Alpha-Untereinheiten und konstitutive proteolytisch aktive Untereinheiten des 20S- Proteasoms als Zielantigene bei Autoimmunerkrankungen

Abstract

Für die routinemäßige Untersuchung von Patientenseren auf anti-proteasomale Autoantikörper wurden die Testsysteme ELISA und Immunoblot auf der Basis humaner Erythrozytenproteasomen standardisiert und etabliert. Die Spezifität bezogen auf gesunde Blutspender betrug 97,6% für den ELISA bzw. 90,9% für den Immunoblot. Vergleichende Untersuchungen von Seren mit beiden Immunoassays ergaben eine Übereinstimmung der Ergebnisse in 85% und deuten auf einen linearen Charakter der meisten proteasomalen Epitope hin. In einem orientierenden Screening von rheumatologischen Patienten mit den weiterentwickelten Testsystemen wurden bei Patienten mit undifferenzierter Kollagenose (UCTD) in 38,5% der Fälle anti-proteasomale Antikörper gefunden. Im Gegensatz dazu waren die Testsensitivitäten bei anderen Kollagenosen geringer als in der Literatur beschrieben, der Anteil positiver Seren im Immunoblot betrug beim primären Sjögren-Syndrom 23,1%, bei SLE 12,1% und bei autoimmuner Myositis 0%. Die Charakterisierung der Immunoblotbanden von Patienten mit rheumatologischen Erkrankungen zeigte eine große Diversität der anti-proteasomalen Immunantwort mit einer Dominanz der α-Untereinheiten, vor allem von α3(C9). Krankheitsspezifische Reaktionsmuster konnten nur tendenziell festgestellt werden. Bei SLE-Patienten richteten sich 75% der stark anti-proteasomalen Reaktionen gegen α3(C9), bei UCTD dagegen wurde eine Reaktion gegen α3(C9) nicht beobachtet. Durch zweidimensionale Immunoblotanalyse (NEPHGE) gelang die Identifizierung von neun proteasomalen Untereinheiten als Autoantigen. Dabei handelt es sich um die sechs a-Untereinheiten C2 (a6), C9 (a3), C8 (a7), C3 (a2), Iota (a1) und Zeta (a5) sowie die drei b-Untereinheiten Delta (b1), Z (b2) und b2 i (MECL1). Für die α-Untereinheiten α1 (Iota), a2 (C3) und α5 (Zeta), sowie für die β-Untereinheiten β1 (Delta) und b2 i (MECL1) ist dies der erste Nachweis einer gegen sie gerichteten autoimmunen B-Zell-Reaktion.

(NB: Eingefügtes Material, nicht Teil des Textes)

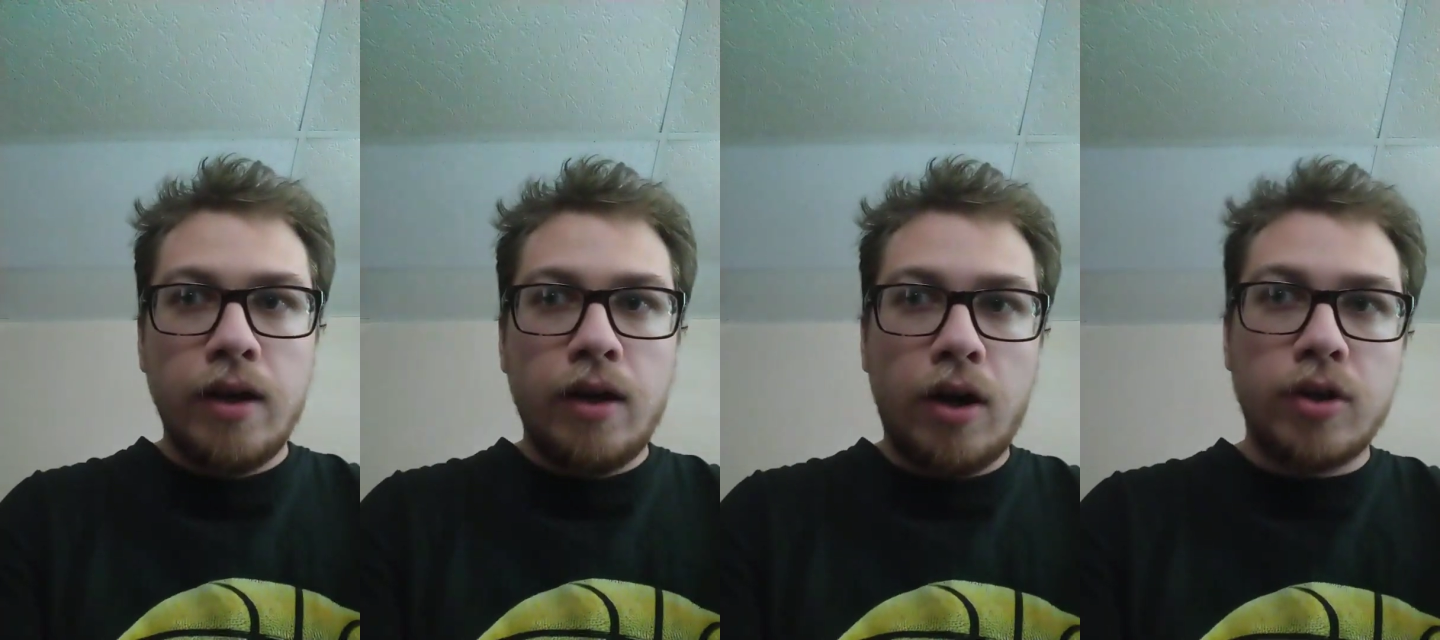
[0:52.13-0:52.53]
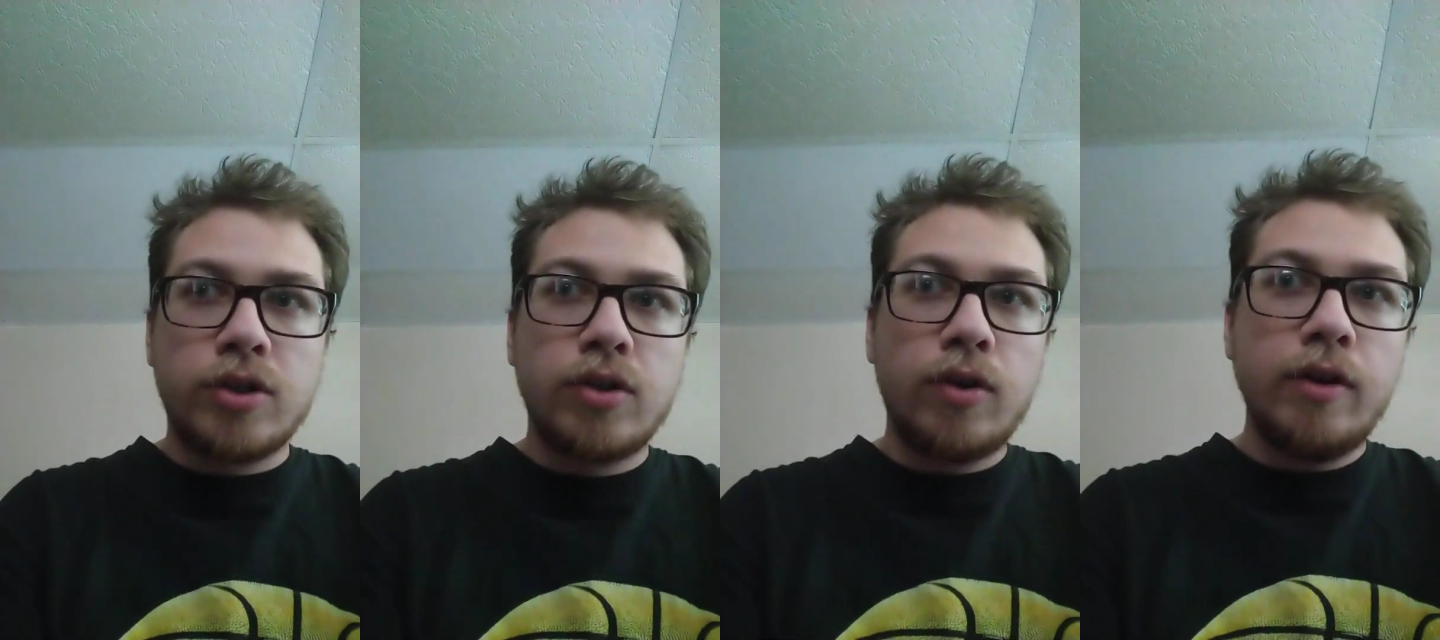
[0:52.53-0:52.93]
Our
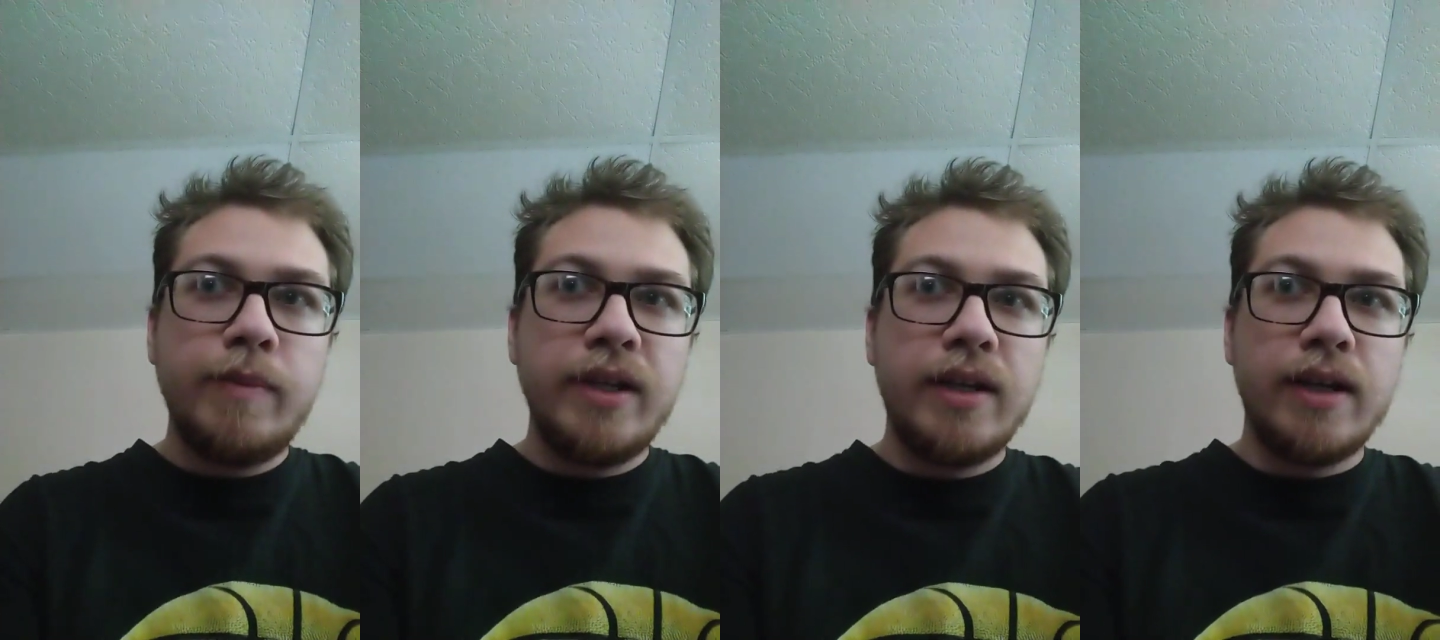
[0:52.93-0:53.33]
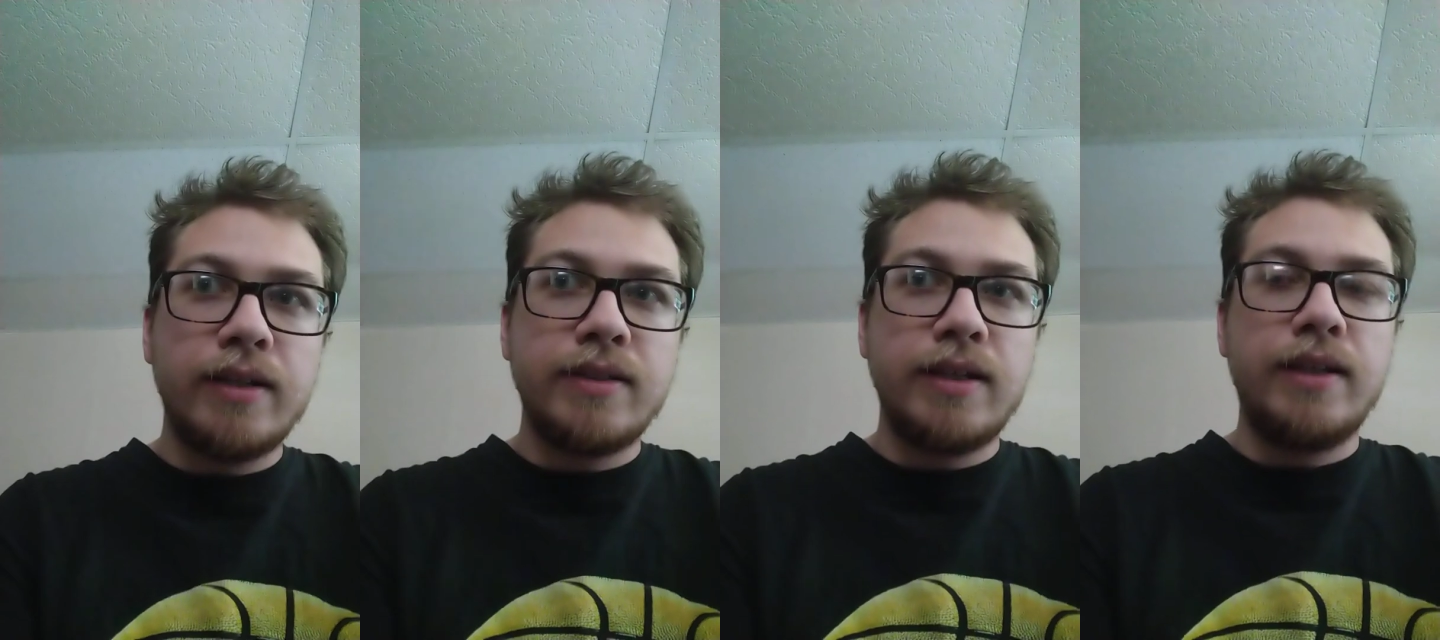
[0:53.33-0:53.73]
story
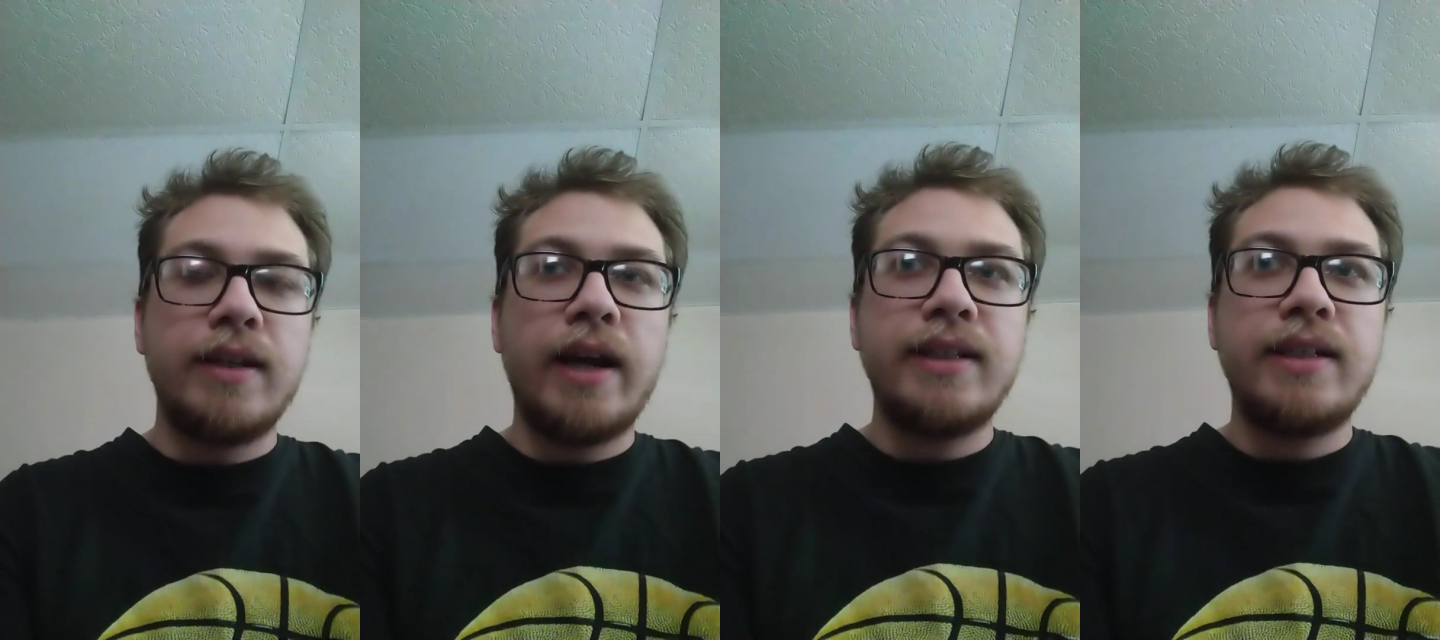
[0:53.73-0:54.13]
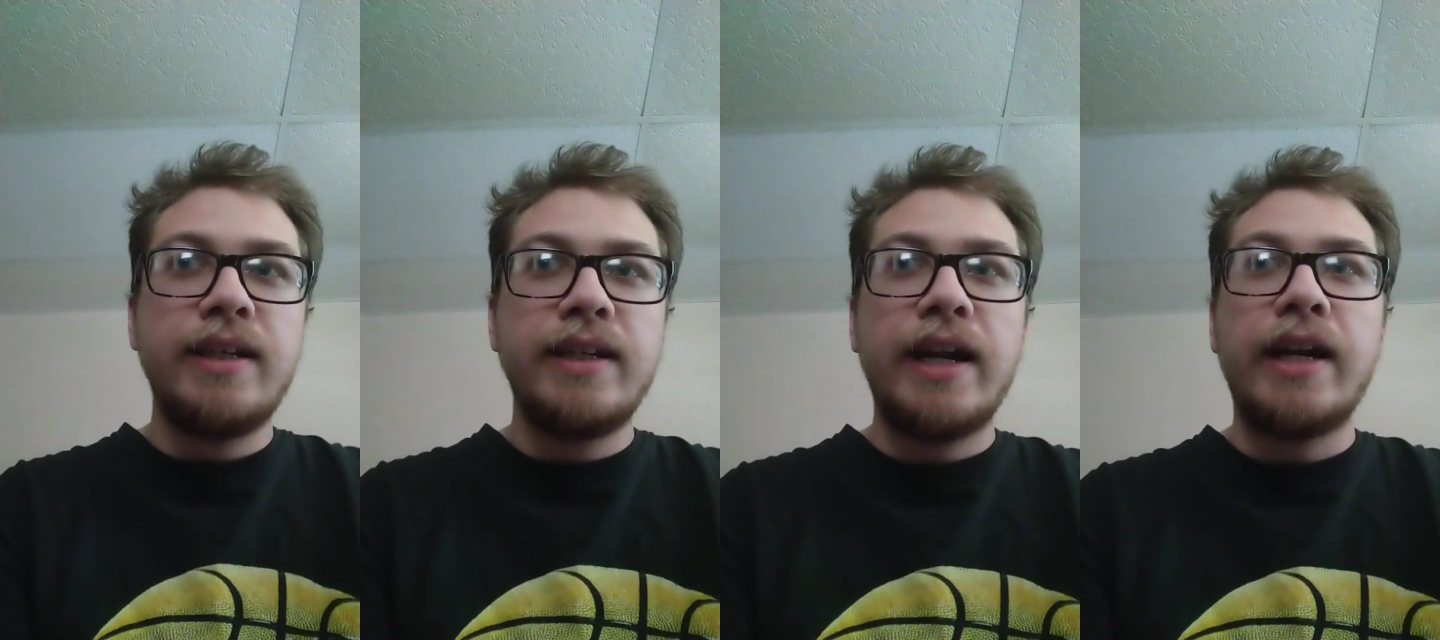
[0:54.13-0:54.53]
begins in
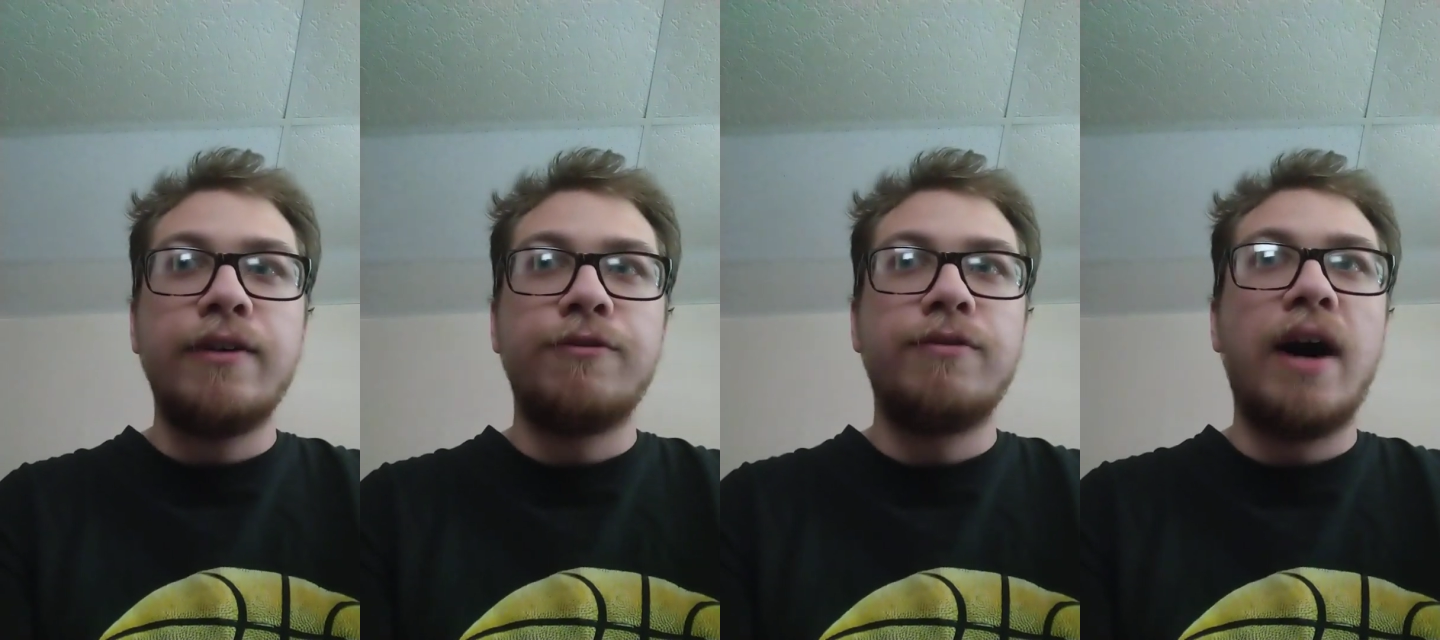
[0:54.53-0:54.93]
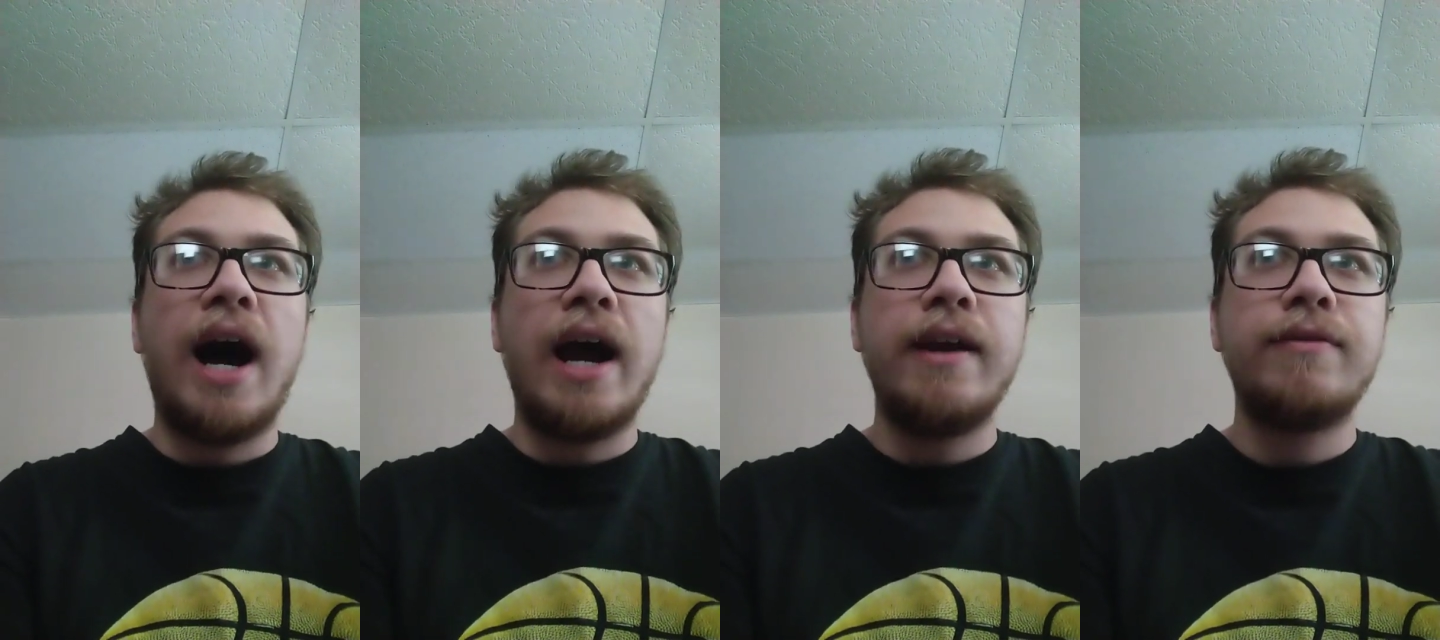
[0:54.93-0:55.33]

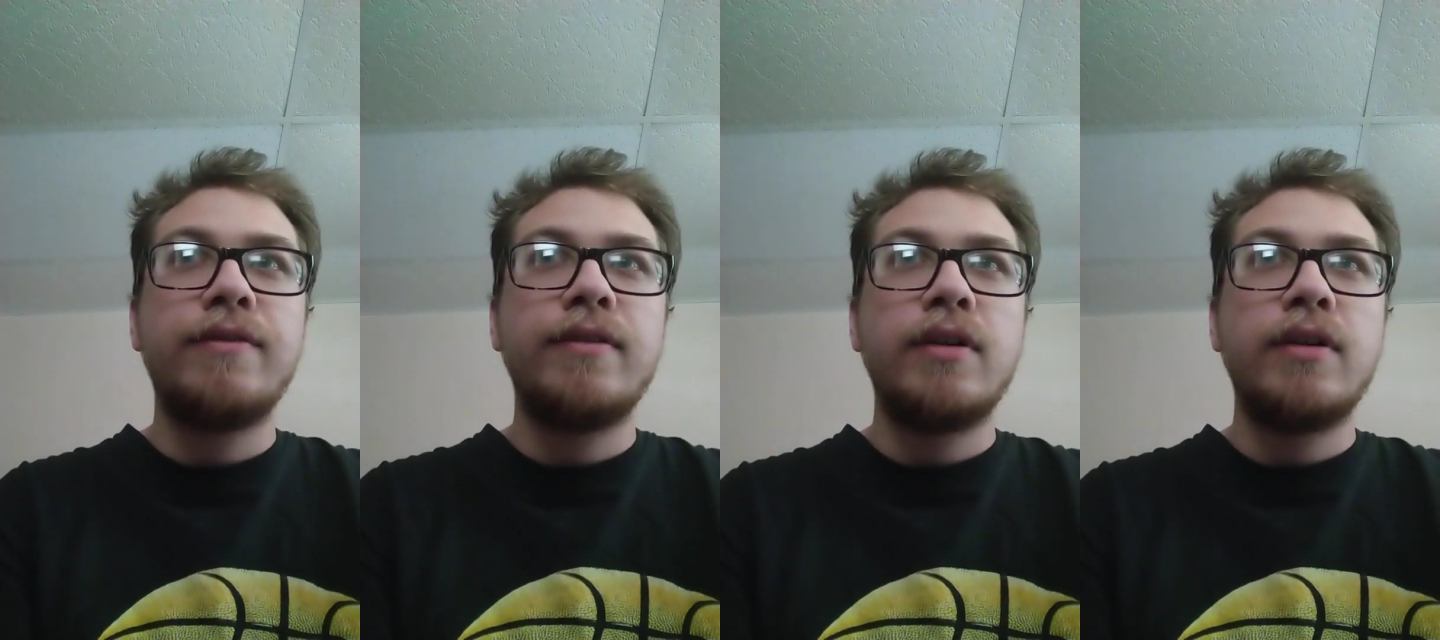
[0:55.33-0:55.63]
1985,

One aim of the present study was to establish a more standardized anti- proteasomal ELISA and anti-proteasomal immunoblot based on proteasomes from human erythrocytes to enable the routine screening of patients for autoantibodies against proteasomal subunits. The improved ELISA had a specifity of 97,6% in blood donors , the immunoblot´s specifity was 90,9%. Comparing the results of both test systems, there was a high concordance (85%), therefore a linear character of most proteasomal epitopes can be assumed. The modified tests were applied in a screening of rheumatologic patients. Anti-proteasomal antibodies were found in 38,5 % of patients with undifferentiated collagenous tissue disease (UCTD). Patient groups with other collagenous tissue diseases showed relatively low test sensitivities compared to former results described in literature. The percentage of positive sera was 23,1% (primary Sjögren´s syndrome), 12.1% (systemic Lupus erythematodus) and 0% (autoimmune myositis). Careful characterization of the patient´s immunoblot patterns showed a great diversity of the anti-proteasomal immune response with reactions predominantly directed against α-subunits, especially α3 (C9). There were only weak hints for disease specific immunoblot reactions. So in SLE patients 75% of the strong anti-proteasomal reactions were directed against α3 (C9), while in patients with UCTD no reaction against α3 (C9) was found. Using two-dimensional immunoblot analysis, nine proteasomal subunits were identified as autoantigens: the six α-subunits α6 (C2), α3 (C9), α7 (C8), α2 (C3), α1 (Iota) and α5 (Zeta) as well as the three β-subunits β1 (Delta), β2 (Z) and β2i (MECL1). The present study provides the first evidence of a B-cell response against α-subunits α2 (C3), α1 (Iota), and α5 (Zeta) and against β-subunits β1 (Delta) and β2i (MECL1).